The powerplant drives an impressive range of turboprops.
Chances are, if you fly turboprop-powered aircraft, you have some time behind the Pratt & Whitney PT6 series engines. My own introduction to the legendary engine came when I first flew the Cessna Grand Caravan—and the marriage of the 182-like handling with the performance and reliability of the PT6A-114A (in that case) made the airplane an easy transition and a fast friend. Many pilots feel the same way, whether it’s while flying a Piper M600, an Epic E1000, or a Daher TBM 940—and retrofits have even used the engine to breathe new life into venerable airframes such as the Douglas DC-3, in the guise of the Basler BT-67 conversion.
Pratt & Whitney celebrates the 50,000th PT6-series engine rolling off the line in early December. “From the first application more than 50 years ago, the now iconic PT6 engine turns possibilities into realities for our customers around the world on more than 130 different applications today,” said Irene Makris, vice president, sales and marketing at Pratt & Whitney, in a press release from VBACE on December 2. “With each new model of engine developed and designed for a mission, platform, and customer in mind, our employees continue to build a more efficient, smarter engine with a shrinking environmental footprint—and they continue to rise to the challenge every day.”
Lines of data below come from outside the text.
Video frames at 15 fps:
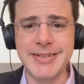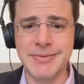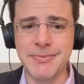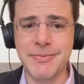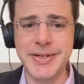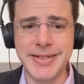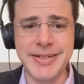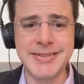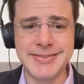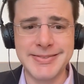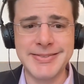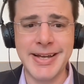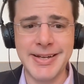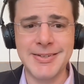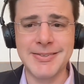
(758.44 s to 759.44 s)
we can
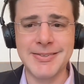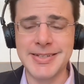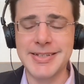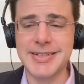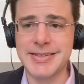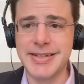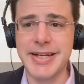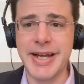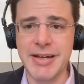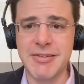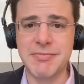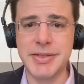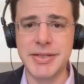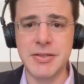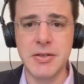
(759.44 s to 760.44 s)
tell that they
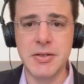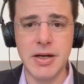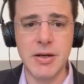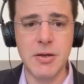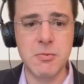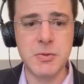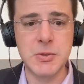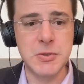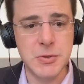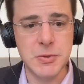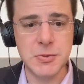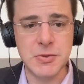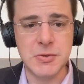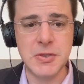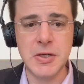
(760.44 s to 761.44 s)
have been
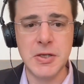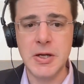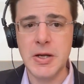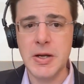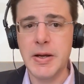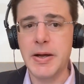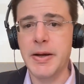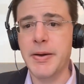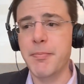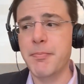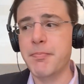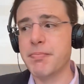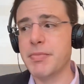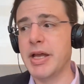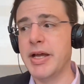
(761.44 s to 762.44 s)
reduced,
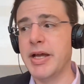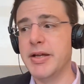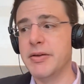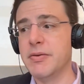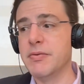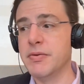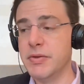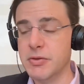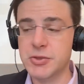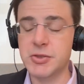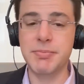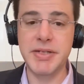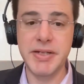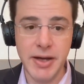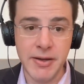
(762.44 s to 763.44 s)
and there
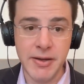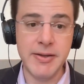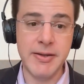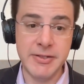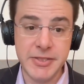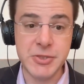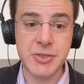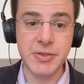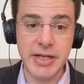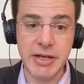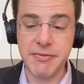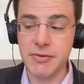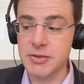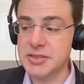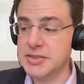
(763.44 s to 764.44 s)
should be additional
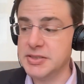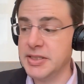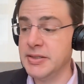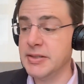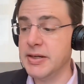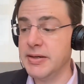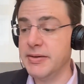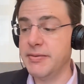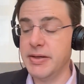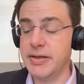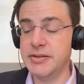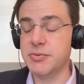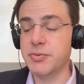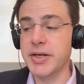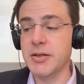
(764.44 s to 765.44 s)
efforts and
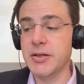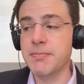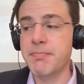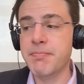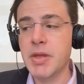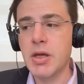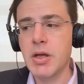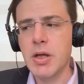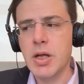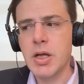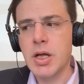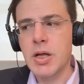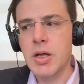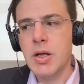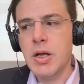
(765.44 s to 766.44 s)
as well.
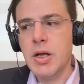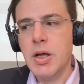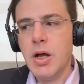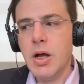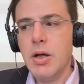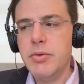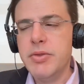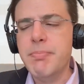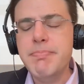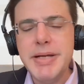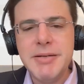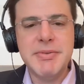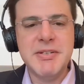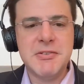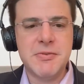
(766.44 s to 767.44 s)
But the
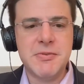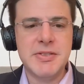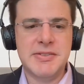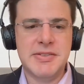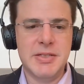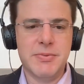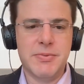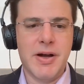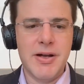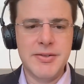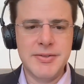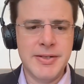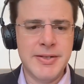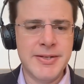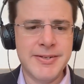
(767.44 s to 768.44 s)
big mystery is the
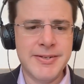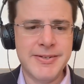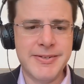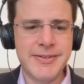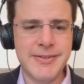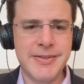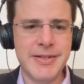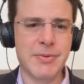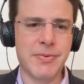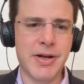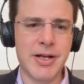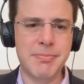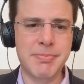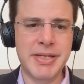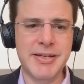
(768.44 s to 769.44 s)

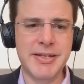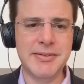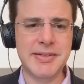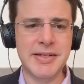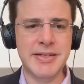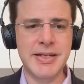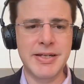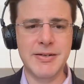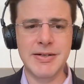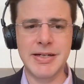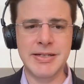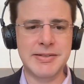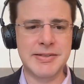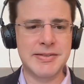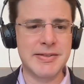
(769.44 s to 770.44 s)
Iran piece, and here
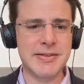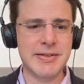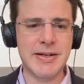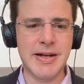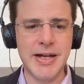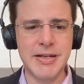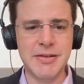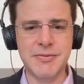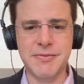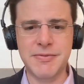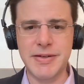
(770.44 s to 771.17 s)
it's kind of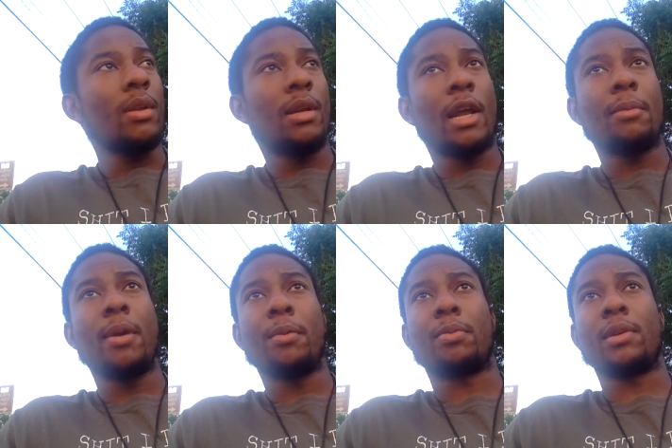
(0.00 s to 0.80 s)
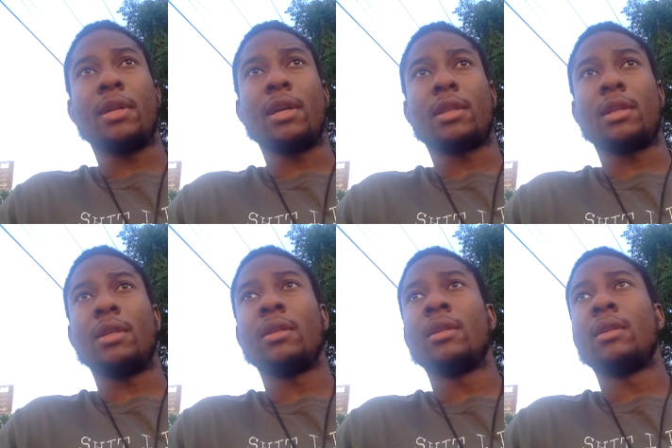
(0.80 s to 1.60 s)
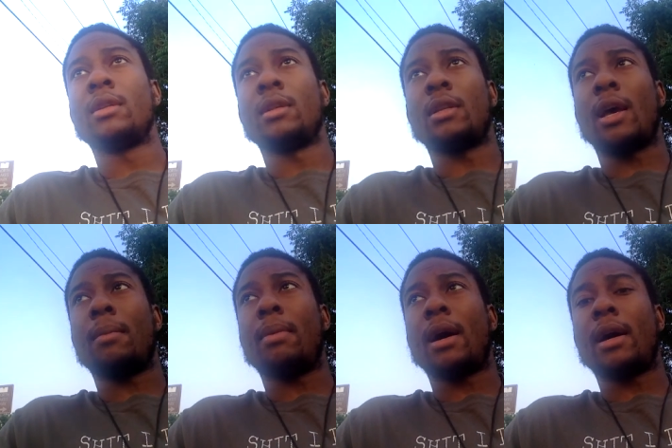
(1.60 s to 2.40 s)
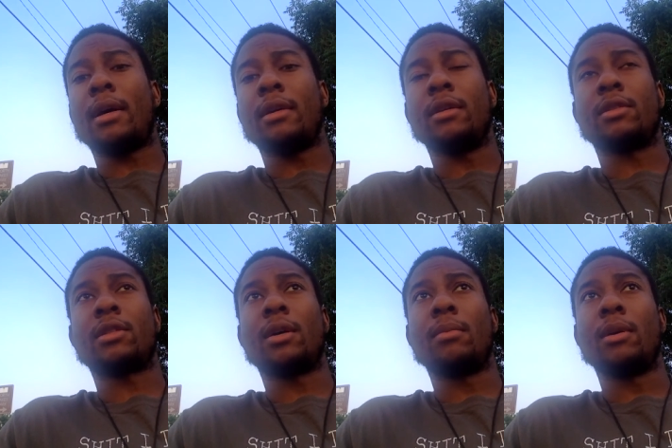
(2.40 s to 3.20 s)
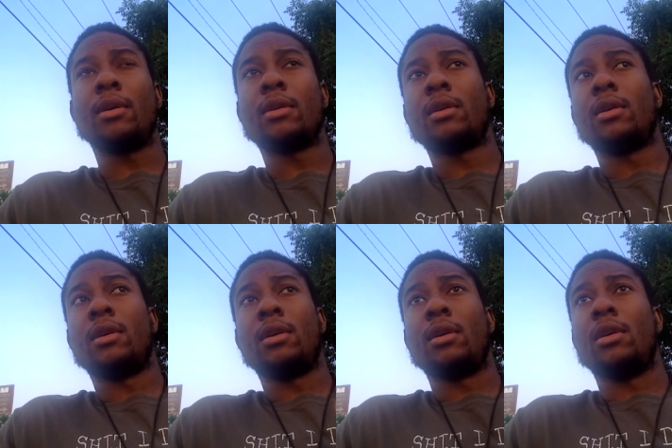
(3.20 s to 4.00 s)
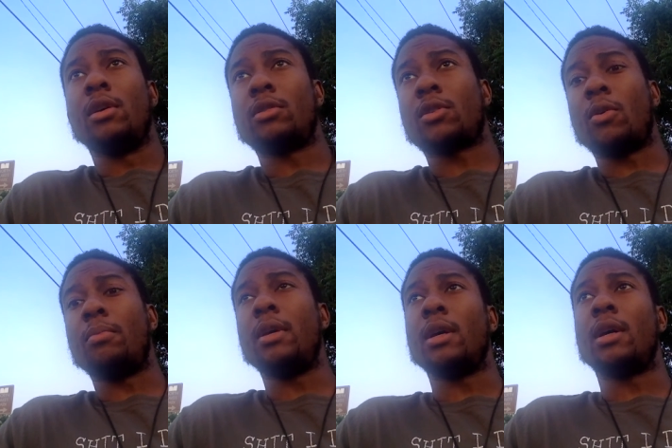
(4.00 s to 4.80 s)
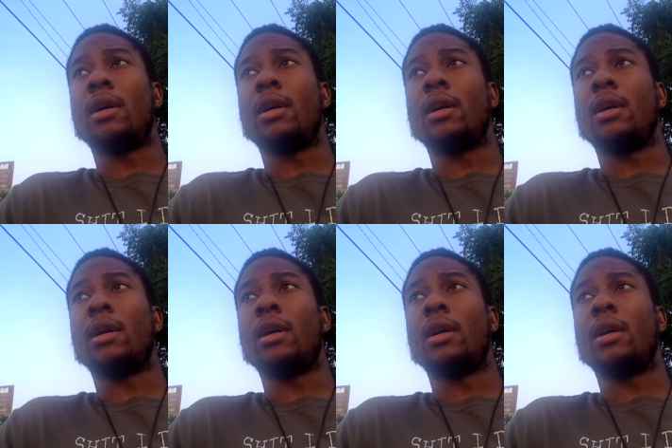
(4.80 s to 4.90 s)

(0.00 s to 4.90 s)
A lot of people predicting that by the summer it's gonna be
The company continues to develop the line, with the new PT6 E-Series providing thrust for the Pilatus PC-12 NGX, which features a dual-channel integrated electronic propeller and engine control. More than 25,000 examples of the engine are currently flying, according to Pratt & Whitney’s estimates, with more than 410 million flight hours on the collective total. With the plethora of airplanes flying behind the model, those numbers will surely continue to build.